WHAT THE EXERCISE ASKS: Please return each entry that follows exactly as written, and keep the pictures out.

EXTRACTED ENTRIES:
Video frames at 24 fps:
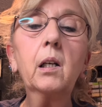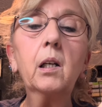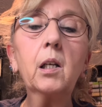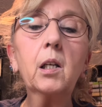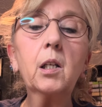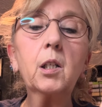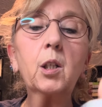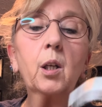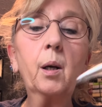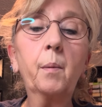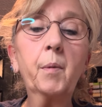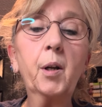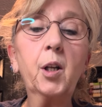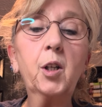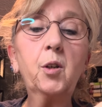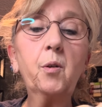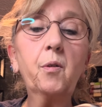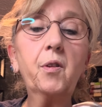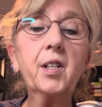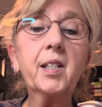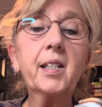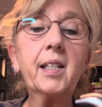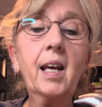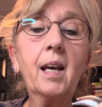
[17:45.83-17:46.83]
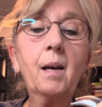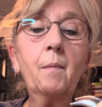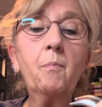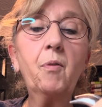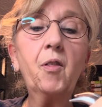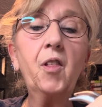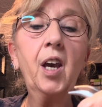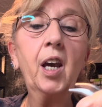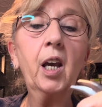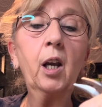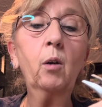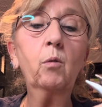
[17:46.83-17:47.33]
So I'm going to do the same
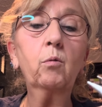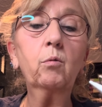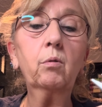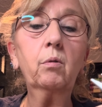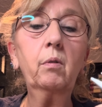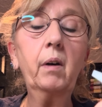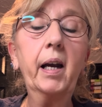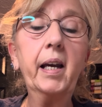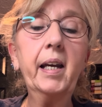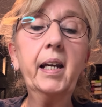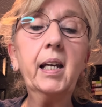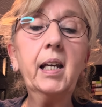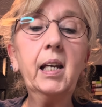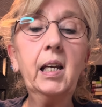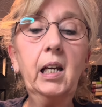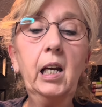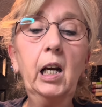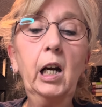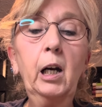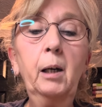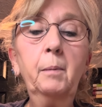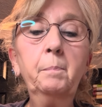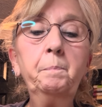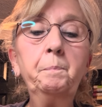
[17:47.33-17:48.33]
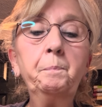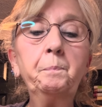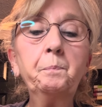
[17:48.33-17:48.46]
thing right here.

TASK RESULT:
Video frames at 24 fps:
[17:45.83-17:46.83]
[17:46.83-17:47.33]
So I'm going to do the same
[17:47.33-17:48.33]
[17:48.33-17:48.46]
thing right here.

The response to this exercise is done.